Andru McCracken, Editor

By Andru McCracken, Editor


Many people are trying to fathom how Americans could vote the way they did. Well, we can understand one side, but the other? What are people thinking? I don’t have to tell you who I’m talking about. You know the one. The other side is an untenable wreck, wretched and corrupt to the core.

What are we to make of the people who voted that way? What do those voters believe in? I learned the answer about what people care about when I travelled outside my comfort zone in my 20s.

Preface
As a kid I was trained not to trust strangers. Nominally, my Catholic elementary and high school wanted the world to join hands, but in Religion (yes, we had a course called religion) the truth came out. Different religions weren’t just different, they represented an existential threat to our souls.
In religion, they taught me yoga was evil. They told me meditation would allow the devil to jump into my soul.

That’s BS, teacher
As a kid, sometimes you can just see right through the bullshit. I felt like part of the real reason my school didn’t want to see Catholic kids meddle in the dark arts was because of a deep seated inferiority complex and big case of small mindedness.

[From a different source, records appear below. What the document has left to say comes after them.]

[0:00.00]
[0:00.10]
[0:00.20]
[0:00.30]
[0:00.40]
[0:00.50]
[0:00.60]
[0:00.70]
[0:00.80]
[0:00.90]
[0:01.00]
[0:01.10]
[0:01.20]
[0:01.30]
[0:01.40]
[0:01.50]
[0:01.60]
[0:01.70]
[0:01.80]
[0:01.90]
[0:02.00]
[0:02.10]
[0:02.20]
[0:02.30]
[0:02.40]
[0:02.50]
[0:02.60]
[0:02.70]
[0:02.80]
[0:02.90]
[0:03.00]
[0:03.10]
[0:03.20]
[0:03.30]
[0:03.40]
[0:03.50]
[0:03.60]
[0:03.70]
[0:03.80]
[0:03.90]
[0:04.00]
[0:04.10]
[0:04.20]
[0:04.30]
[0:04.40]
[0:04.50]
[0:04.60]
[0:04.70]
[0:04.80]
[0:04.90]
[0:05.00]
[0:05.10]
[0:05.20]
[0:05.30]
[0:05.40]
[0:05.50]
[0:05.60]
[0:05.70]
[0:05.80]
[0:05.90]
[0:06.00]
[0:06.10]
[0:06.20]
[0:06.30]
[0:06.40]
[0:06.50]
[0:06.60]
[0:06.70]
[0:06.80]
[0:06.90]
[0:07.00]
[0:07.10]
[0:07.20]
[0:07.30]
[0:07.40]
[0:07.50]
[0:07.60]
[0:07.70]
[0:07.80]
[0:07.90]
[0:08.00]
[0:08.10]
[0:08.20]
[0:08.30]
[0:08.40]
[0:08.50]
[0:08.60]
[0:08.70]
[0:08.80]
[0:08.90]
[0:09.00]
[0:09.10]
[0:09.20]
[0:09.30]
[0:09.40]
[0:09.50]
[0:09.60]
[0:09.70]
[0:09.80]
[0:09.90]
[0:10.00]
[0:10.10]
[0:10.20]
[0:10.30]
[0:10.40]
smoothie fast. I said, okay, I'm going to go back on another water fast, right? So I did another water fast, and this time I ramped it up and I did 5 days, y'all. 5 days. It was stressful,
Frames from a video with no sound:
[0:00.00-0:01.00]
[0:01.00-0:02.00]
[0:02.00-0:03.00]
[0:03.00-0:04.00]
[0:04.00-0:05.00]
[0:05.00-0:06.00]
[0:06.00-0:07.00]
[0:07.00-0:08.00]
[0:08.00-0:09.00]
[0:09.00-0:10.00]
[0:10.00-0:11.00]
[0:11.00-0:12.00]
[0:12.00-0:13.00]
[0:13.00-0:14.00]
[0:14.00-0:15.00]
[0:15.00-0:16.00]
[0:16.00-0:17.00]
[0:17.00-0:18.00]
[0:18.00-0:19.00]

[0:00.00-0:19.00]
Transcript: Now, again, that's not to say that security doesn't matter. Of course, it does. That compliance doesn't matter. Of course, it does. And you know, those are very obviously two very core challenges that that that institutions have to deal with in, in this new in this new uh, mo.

So as soon as I felt I could, I travelled. My first adventure travel took me through the states to Mexico on a motorcycle. I raced through the US, stopping only once. Way sooner than I had hoped, I started meeting Mexicans. It was not on my terms: My bike broke down.

I didn’t have time to worry about muggers and drug dealers, because my clutch cable snapped and my bike would no longer move under its own power. I was stuck, couldn’t speak a lick of Spanish, let alone use a Mexican payphone. A couple guys noticed my distress on the road side. They knew I was in trouble and helped me find a place to stay for free and helped me fix the bike.

The man I stayed with was Jose Diego Riveira (if memory serves). He lived at his mom’s, was kind and while we went to festivals and parties, he protected me from the unseamly aspects of party-life in Mexico and dressed me in his clothes. I appreciated that, sorta. When people offered me drugs, or cued up to fight the gringo, he’d intervene and say, “He’s a nice Canadian boy. No.”

By the time I left his place, the bike patched up 3 days later, I discovered the truth about Jose. He was a drug dealer. It all made sense, the brief and frequent meet ups in the driveway, meandering all over town on my bike. Secret meetings while I waited. I had never met a drug dealer before.

I left before I could really contemplate what happened. But this much is true. A bonafide, working Mexican drug dealer hosted me, protected me and showed me the city of Mexicali. Odd.

Later I went to India. I was prepared to be shocked by the culture and it didn’t disappoint.

Sitting cross legged in a very strange dining room of an ancient house completely surrounded by a new set of smells, a radically different language, food that was beyond my experience or wildest imaginings, encountering the person who would become my future grandmother-in-law, I felt completely lost.

My go-to was just to act polite and mind my manners, but as a Canadian, I didn’t know the manners. I couldn’t sit cross legged for lon and by projecting my feet forward, towards others, I was being incredibly rude without meaning to be.

When my future grandmother in law offered me food, I wondered if the trope about grandmothers feeding their grandkids was true here, too. I knew it was true for Ukrainians, Germans, Poles, Irish, Scottish and Dutch, could I just eat my way into this lady’s good books?

I wasn’t sure, but it was worth a shot.

She was peeling a jackfruit, a massive 20 to 50 pound fruit with a very intense smell. She offered me a piece she had just cut, a little bulb from inside the fruit, and I ate it. She smiled.

Sometimes we are offered glimpses into human nature, what other people want. What your political opponent wantsmay seem foreign, complex, contradictory and strange… but the motivations the desires behind it aren’t alien to you. They come from a place you know well.

Voters for Trump and Biden are trying to imagine the monsters that could vote for the other candidate. If you want a clear unvarnished close-up of the insanity of the other side you won’t need a telescope or even dispatches from recent converts to your side; just look inside.

Stick to your principles, protect your beliefs, be wary of your political opponents, but be mindful that the same desires and impulses that are driving you are driving them. Are they monsters? I can’t say so on your behalf, the best indication would be to check the mirror.